_Dataset excerpts_:
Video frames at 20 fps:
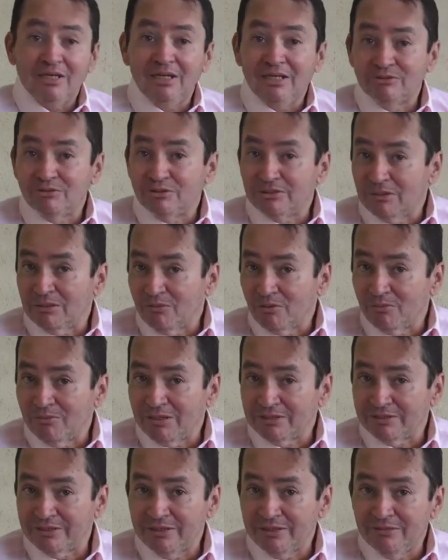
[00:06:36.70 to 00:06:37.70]
Eso está por
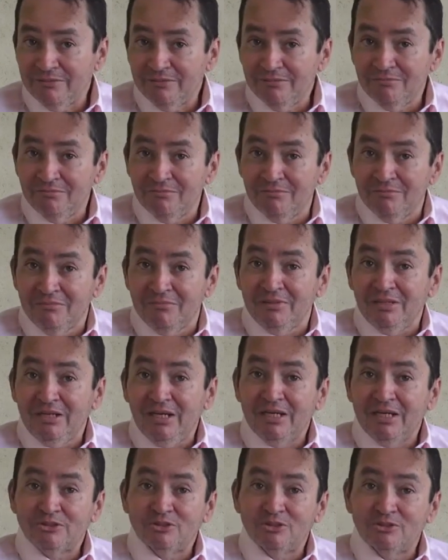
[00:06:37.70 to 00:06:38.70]
verse,
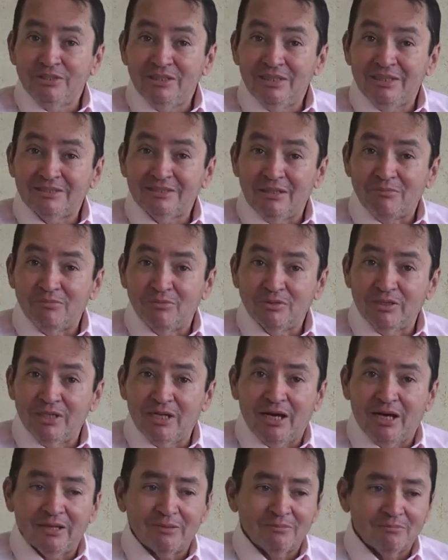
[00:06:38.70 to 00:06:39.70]
eso está por
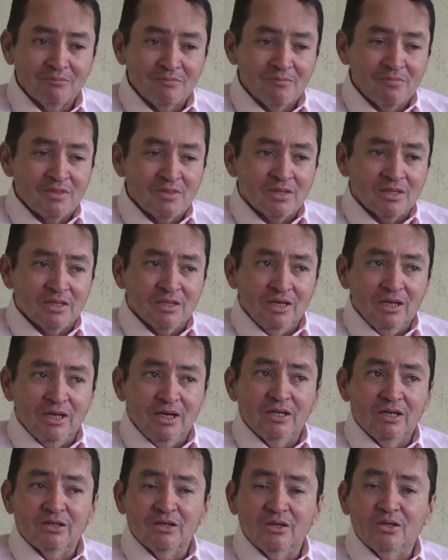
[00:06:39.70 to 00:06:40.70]
llegar
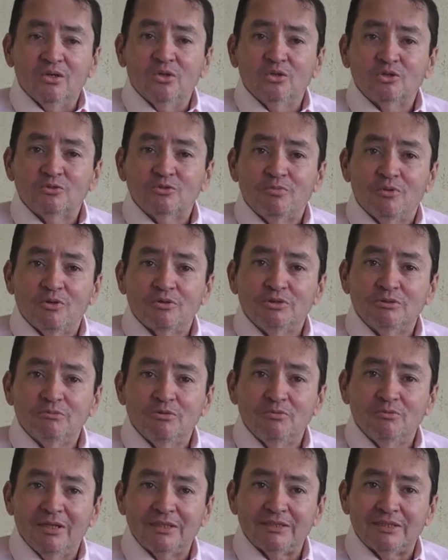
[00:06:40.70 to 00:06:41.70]
en los
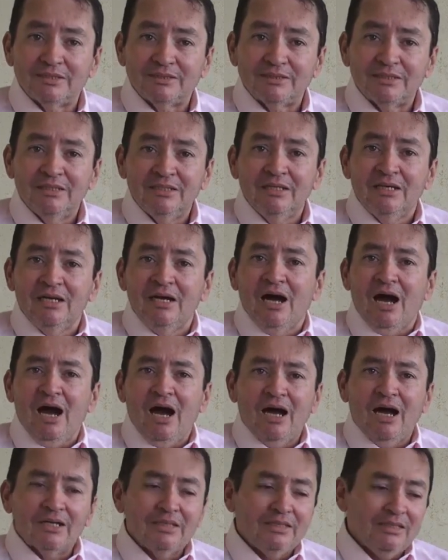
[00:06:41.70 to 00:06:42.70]
próximos meses.
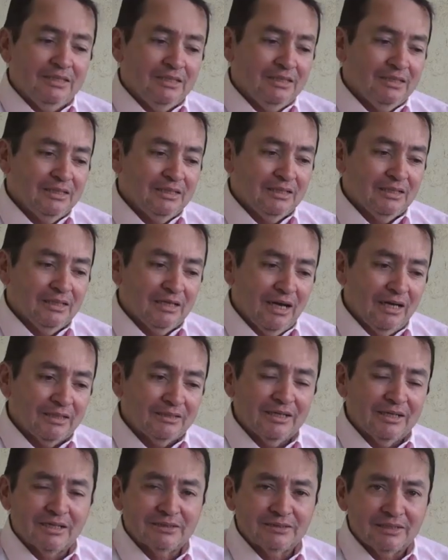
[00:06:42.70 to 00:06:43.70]
Aquí hay
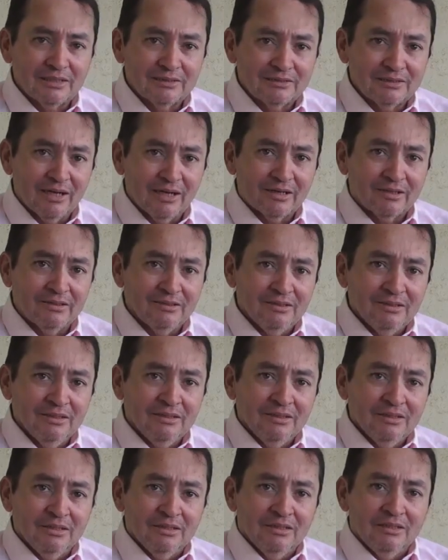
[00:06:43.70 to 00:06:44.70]
que resaltar
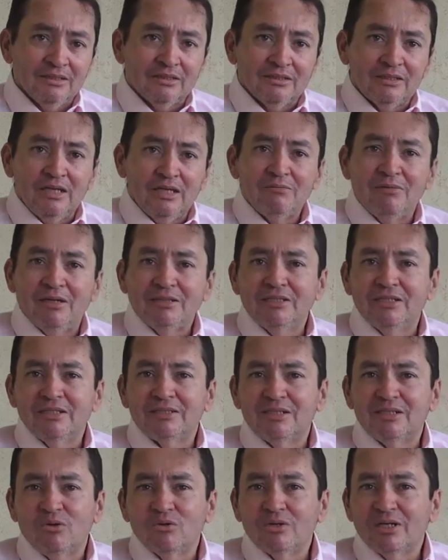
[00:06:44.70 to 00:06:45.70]
que el Valle
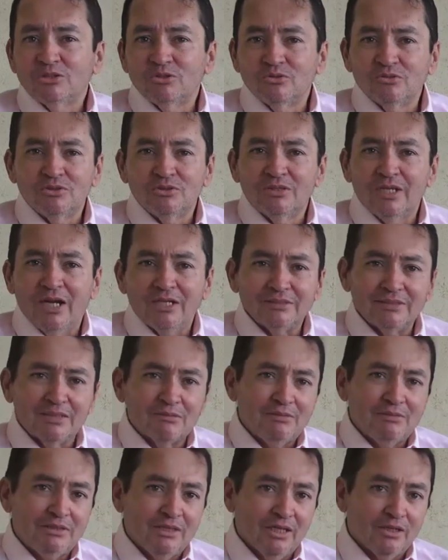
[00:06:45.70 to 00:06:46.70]
del Cauca es un gran
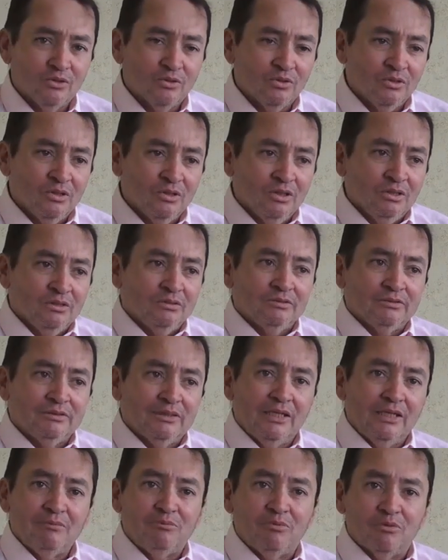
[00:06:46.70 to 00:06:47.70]
semillero
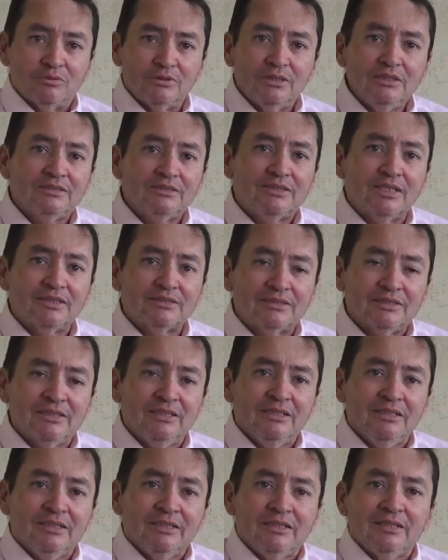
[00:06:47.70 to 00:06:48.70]
de deportistas
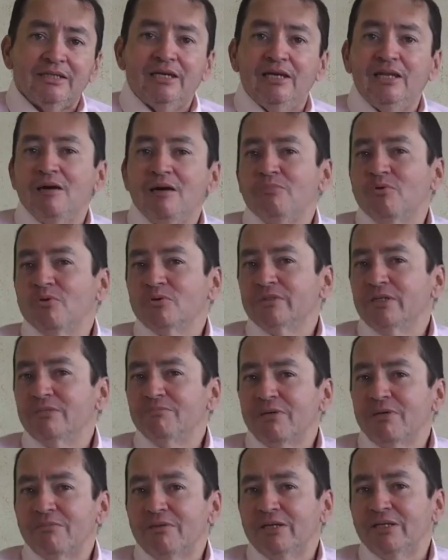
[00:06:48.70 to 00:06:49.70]
que le
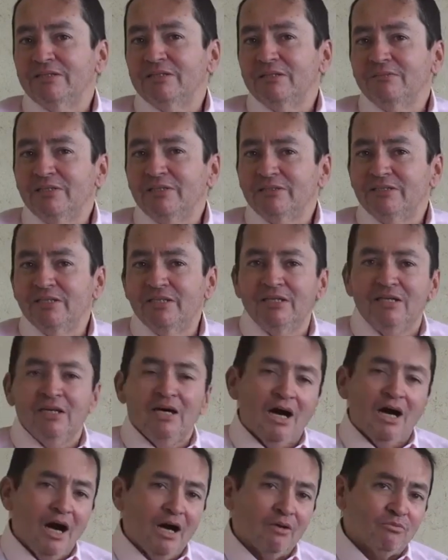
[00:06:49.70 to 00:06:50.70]
aportan
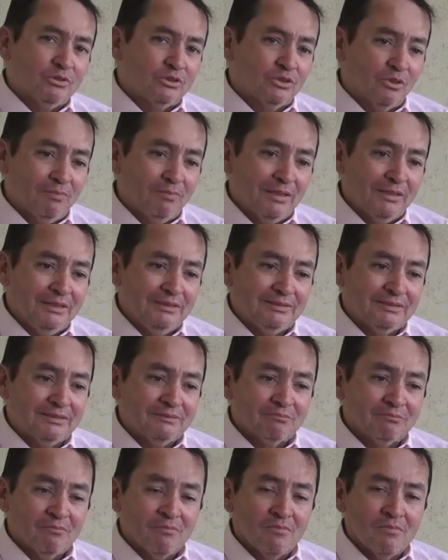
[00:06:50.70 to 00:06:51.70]
permanentemente a nuestro
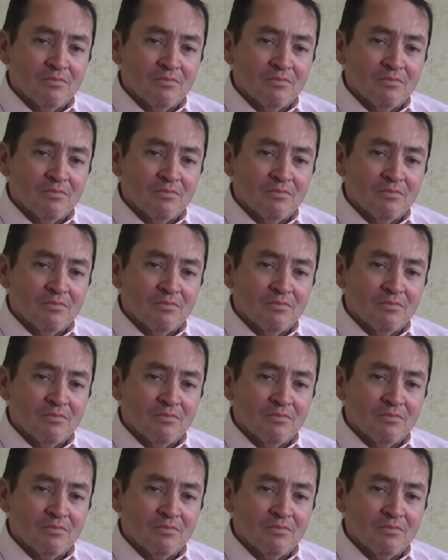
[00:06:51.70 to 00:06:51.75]
país.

_TASK DESCRIPTION_: Starting with the line that contains "[00:06:45.70 to 00:06:46.70]", print every line through the end of the data exactly as written; omit all pictures and add nothing else.

_RESULT FOR THIS TASK_:
[00:06:45.70 to 00:06:46.70]
del Cauca es un gran
[00:06:46.70 to 00:06:47.70]
semillero
[00:06:47.70 to 00:06:48.70]
de deportistas
[00:06:48.70 to 00:06:49.70]
que le
[00:06:49.70 to 00:06:50.70]
aportan
[00:06:50.70 to 00:06:51.70]
permanentemente a nuestro
[00:06:51.70 to 00:06:51.75]
país.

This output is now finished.